> ACTION ITEM:
The expected output is each line in the data below that includes the string "language".

Content starts

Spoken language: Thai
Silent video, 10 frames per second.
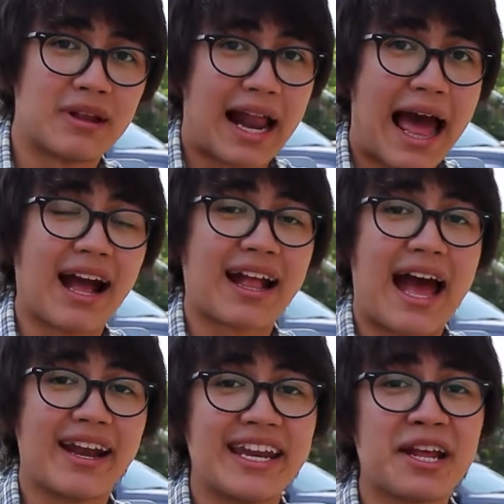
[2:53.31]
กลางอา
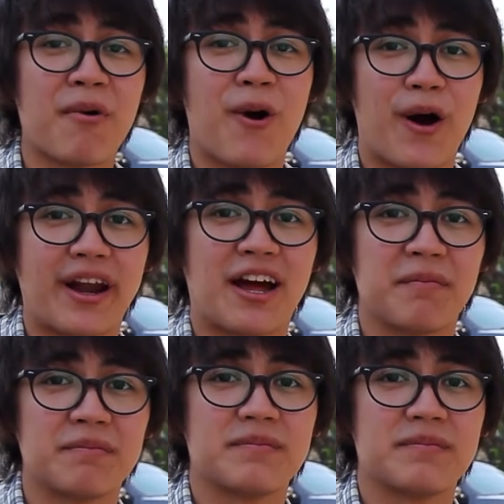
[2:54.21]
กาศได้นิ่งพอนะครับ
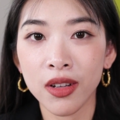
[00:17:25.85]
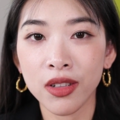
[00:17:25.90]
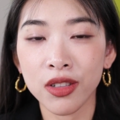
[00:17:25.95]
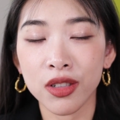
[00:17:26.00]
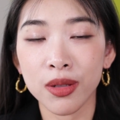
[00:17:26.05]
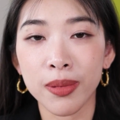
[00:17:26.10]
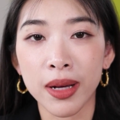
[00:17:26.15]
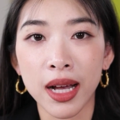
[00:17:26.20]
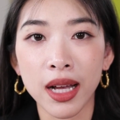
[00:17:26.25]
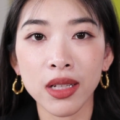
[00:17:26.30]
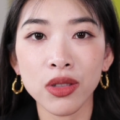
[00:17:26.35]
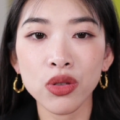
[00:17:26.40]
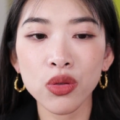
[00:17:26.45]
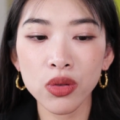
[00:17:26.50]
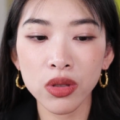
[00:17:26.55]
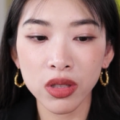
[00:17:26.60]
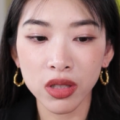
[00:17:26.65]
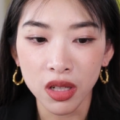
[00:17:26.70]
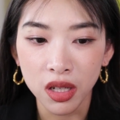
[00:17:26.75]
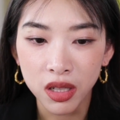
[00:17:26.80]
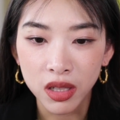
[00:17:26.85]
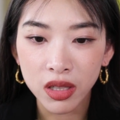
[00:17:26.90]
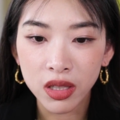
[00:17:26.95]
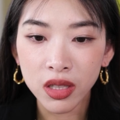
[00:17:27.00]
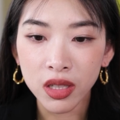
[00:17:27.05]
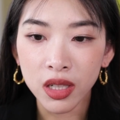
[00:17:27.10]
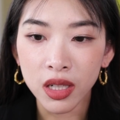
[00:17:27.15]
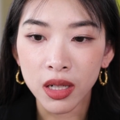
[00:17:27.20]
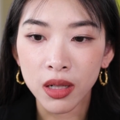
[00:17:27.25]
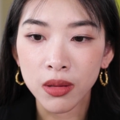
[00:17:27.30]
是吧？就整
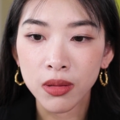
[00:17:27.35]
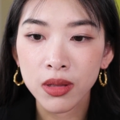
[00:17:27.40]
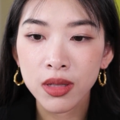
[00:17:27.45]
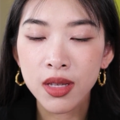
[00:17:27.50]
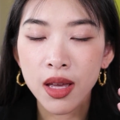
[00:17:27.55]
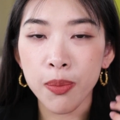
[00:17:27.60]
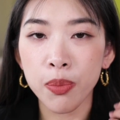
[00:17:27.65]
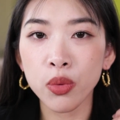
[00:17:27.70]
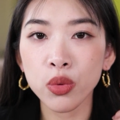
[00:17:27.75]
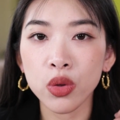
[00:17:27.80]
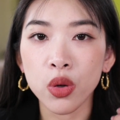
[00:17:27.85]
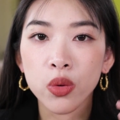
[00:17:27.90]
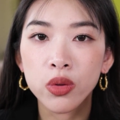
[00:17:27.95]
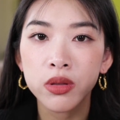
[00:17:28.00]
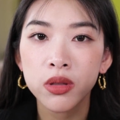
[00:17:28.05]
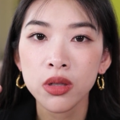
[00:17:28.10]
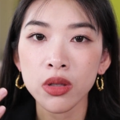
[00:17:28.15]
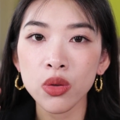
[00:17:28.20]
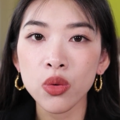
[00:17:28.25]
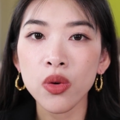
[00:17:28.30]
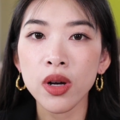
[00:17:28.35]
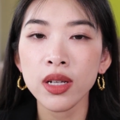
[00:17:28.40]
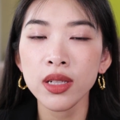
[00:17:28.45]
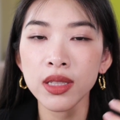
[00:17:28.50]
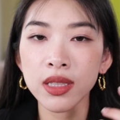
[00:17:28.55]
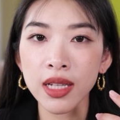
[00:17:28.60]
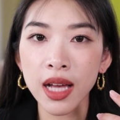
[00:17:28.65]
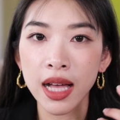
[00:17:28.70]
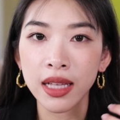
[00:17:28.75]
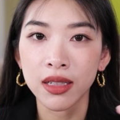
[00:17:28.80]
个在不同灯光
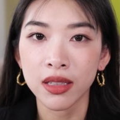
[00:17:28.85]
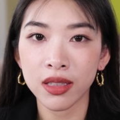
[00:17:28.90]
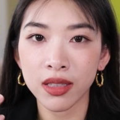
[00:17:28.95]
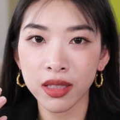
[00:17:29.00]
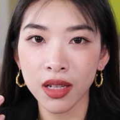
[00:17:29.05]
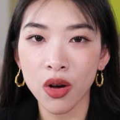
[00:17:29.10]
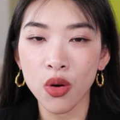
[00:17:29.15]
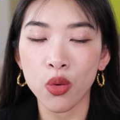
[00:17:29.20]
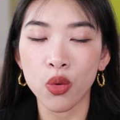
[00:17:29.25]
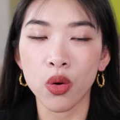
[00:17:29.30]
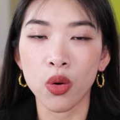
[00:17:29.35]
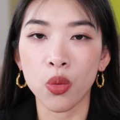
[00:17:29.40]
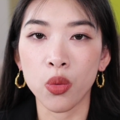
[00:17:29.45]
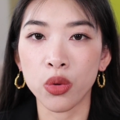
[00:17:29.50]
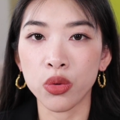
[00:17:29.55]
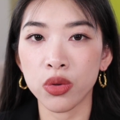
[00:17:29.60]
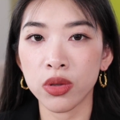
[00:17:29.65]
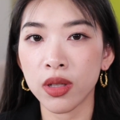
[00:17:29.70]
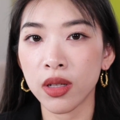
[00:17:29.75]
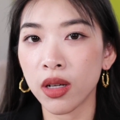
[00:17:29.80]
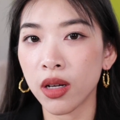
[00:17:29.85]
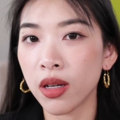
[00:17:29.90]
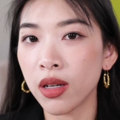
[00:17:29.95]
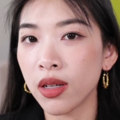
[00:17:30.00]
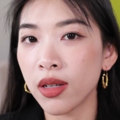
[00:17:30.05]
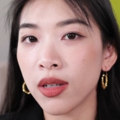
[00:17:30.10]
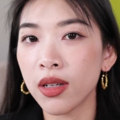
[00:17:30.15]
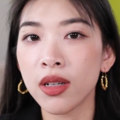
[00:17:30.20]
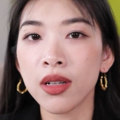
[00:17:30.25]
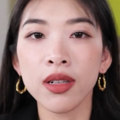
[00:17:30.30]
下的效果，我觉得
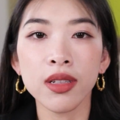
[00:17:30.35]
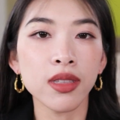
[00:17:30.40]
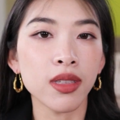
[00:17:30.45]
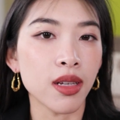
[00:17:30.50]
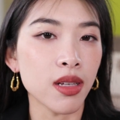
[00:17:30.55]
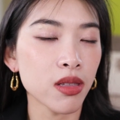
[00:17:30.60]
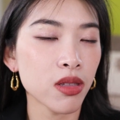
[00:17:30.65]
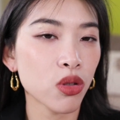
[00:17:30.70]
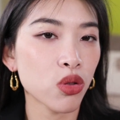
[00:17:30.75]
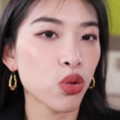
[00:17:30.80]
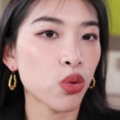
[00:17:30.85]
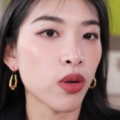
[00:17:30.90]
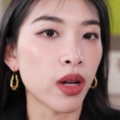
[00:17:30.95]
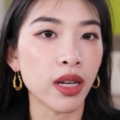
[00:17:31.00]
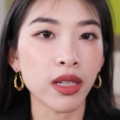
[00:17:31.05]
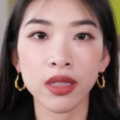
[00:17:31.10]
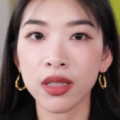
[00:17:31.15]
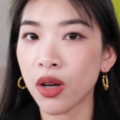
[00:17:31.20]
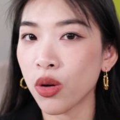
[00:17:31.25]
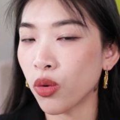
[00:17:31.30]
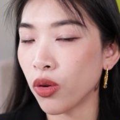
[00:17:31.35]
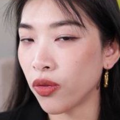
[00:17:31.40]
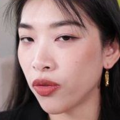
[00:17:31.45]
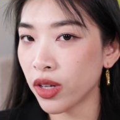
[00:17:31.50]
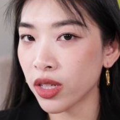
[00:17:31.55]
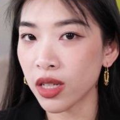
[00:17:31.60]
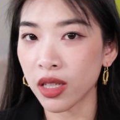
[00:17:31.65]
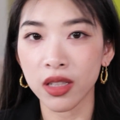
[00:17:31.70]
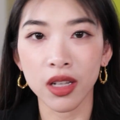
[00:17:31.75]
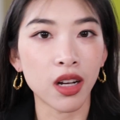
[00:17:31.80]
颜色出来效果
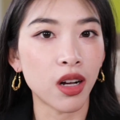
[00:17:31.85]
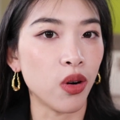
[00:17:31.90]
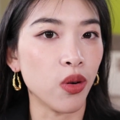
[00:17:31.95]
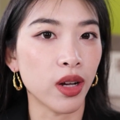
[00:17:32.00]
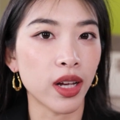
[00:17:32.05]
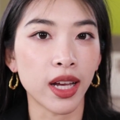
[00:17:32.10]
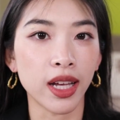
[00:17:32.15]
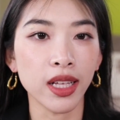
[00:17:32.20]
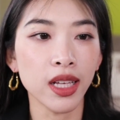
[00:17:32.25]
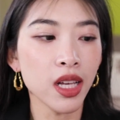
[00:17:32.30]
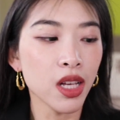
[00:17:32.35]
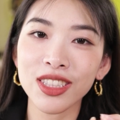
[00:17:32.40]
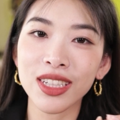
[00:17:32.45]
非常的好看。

Content ends
Content starts

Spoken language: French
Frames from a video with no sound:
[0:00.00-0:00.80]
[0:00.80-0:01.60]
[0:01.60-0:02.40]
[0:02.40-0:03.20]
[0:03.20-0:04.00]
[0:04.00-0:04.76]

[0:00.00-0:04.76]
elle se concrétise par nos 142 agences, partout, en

Content ends
Content starts

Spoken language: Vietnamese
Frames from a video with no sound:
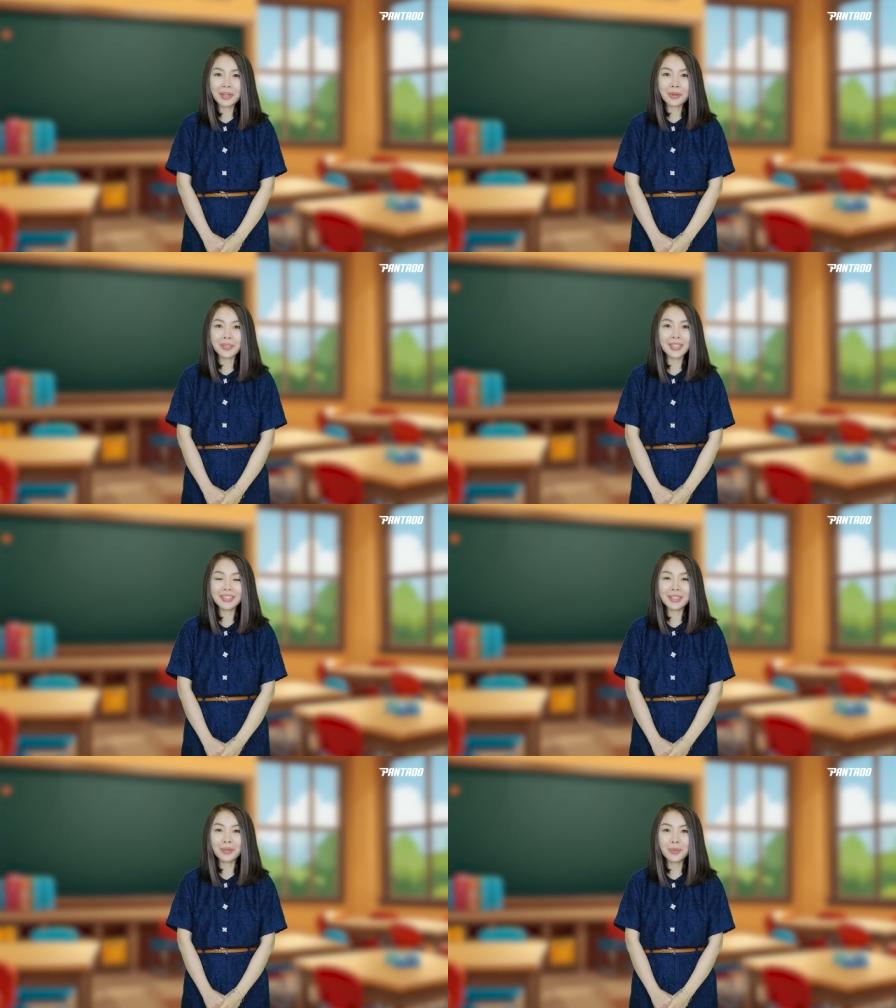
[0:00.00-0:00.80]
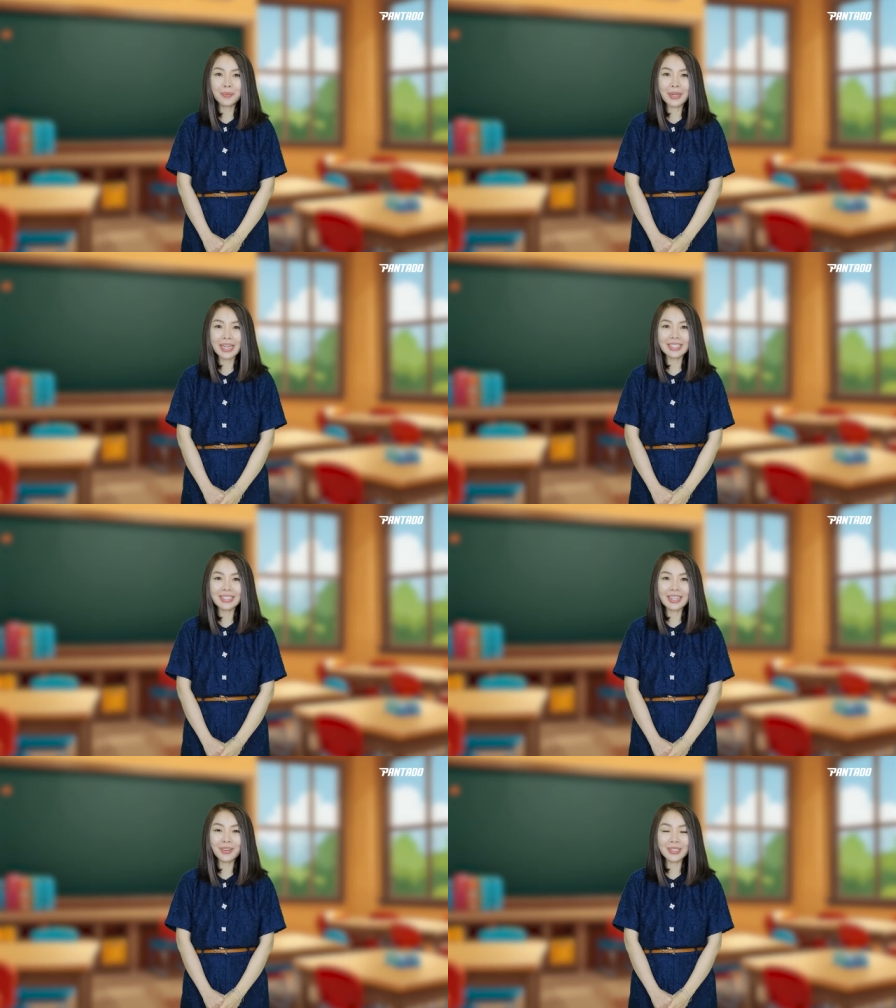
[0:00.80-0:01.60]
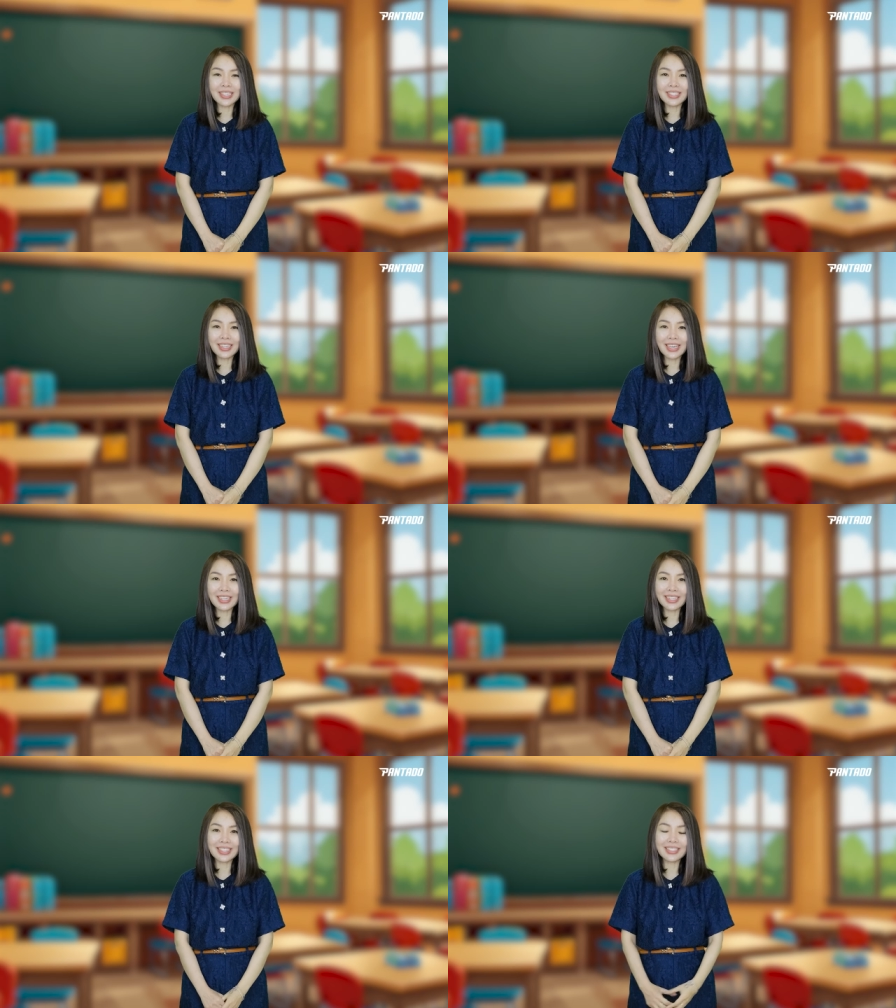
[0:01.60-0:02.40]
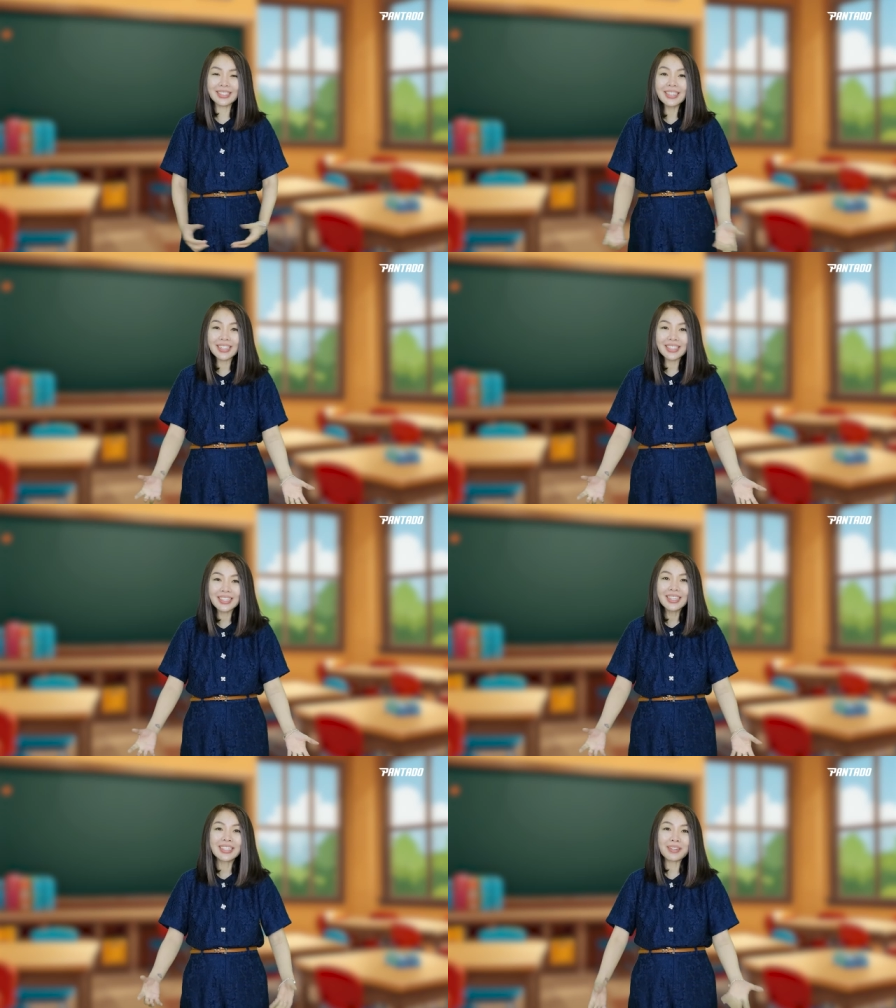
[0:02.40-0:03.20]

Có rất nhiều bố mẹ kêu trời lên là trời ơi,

Content ends

> WRITTEN RESPONSE:
Spoken language: Thai
Spoken language: French
Spoken language: Vietnamese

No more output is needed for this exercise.